Journal officiel de la République française, édition « Débats parlementaires – Sénat », nº 30 S (Q), 3 août 2017

Meunier (Michelle), Question écrite nº 810 à la ministre des solidarités et de la santé sur le financement de la recherche en protection de l’enfance (Journal officiel de la République française, édition « Débats parlementaires – Sénat », nº 30 S (Q), 3 août 2017, p. 2503).

Michelle Meunier (© Nicolas Nocet)

Michelle Meunier (© Nicolas Nocet)

Mme Michelle Meunier attire l’attention de Mme la ministre des solidarités et de la santé sur les budgets consacrés à la recherche sur la protection de l’enfance. À ce jour, le seul organisme public chargé de financer la recherche en protection de l’enfance est l’Observatoire national de la protection de l’enfance (ONPE, anciennement Observatoire [national] de l’enfance en danger – ONED), une entité du Groupement d’intérêt public (GIP) Enfance en danger abondé par l’État et les départements. Le budget de l’ONPE alloué à la recherche est de 130 000 euros par an. En mobilisant d’autres programmes, les spécialistes du secteur estiment que le financement global de la recherche sur le sujet ne dépasse pas 250 000 euros par an, soit moins d’un euro par enfant suivi ou placé. Ce sous-financement fait de cette discipline le « parent pauvre » des sciences sociales et médicales.

Depuis plusieurs années, les professionnels de la protection de l’enfance éprouvent le besoin d’une analyse plus fine de leurs pratiques, apte à porter un regard critique sur leurs méthodes de travail et en mesure de renforcer leur formation.
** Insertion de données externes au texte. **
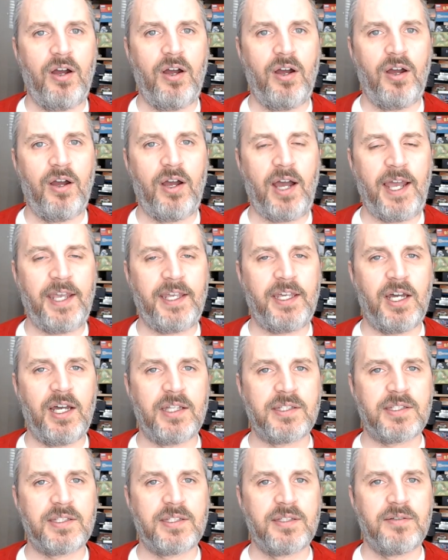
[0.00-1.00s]

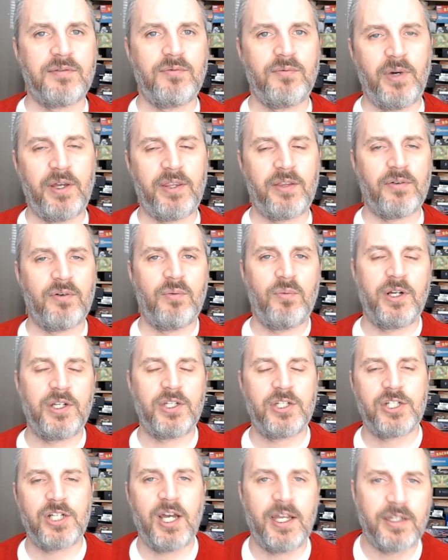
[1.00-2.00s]
icons, whether a
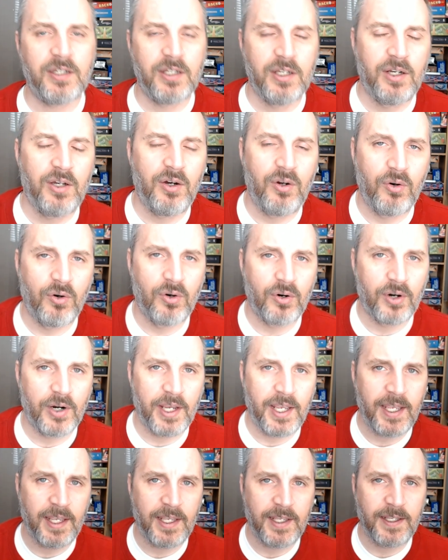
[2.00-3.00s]
one-shot or
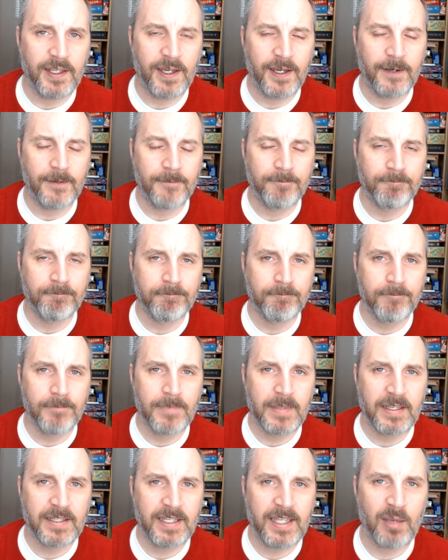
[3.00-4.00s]
a
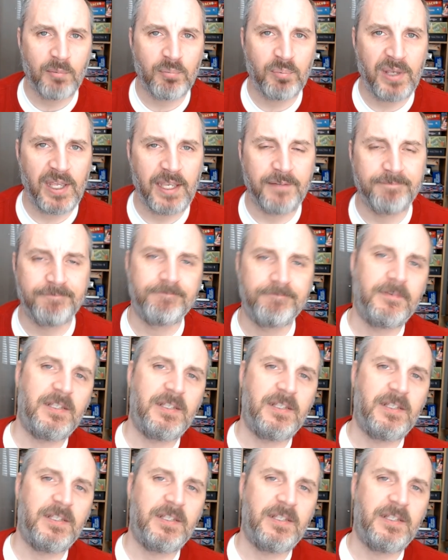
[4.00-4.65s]
campaign.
La feuille de route 2015-2017 de la protection de l’enfant entend répondre à ce besoin « en soutenant la formation et la recherche ». Les actions 98 à 101 ont pour objectif de « développer la recherche et la diffusion des savoirs et des expériences dans les pratiques professionnelles ». Pourtant, sans un coup de pouce financier conséquent à ce champ scientifique, ces ambitions risquent de demeurer lettre morte.

C’est pourquoi elle l’interroge sur les moyens accordés à la réalisation de ces actions dans le cadre de la convention pluriannuelle d’objectifs qui lie l’État et le GIP Enfance en danger.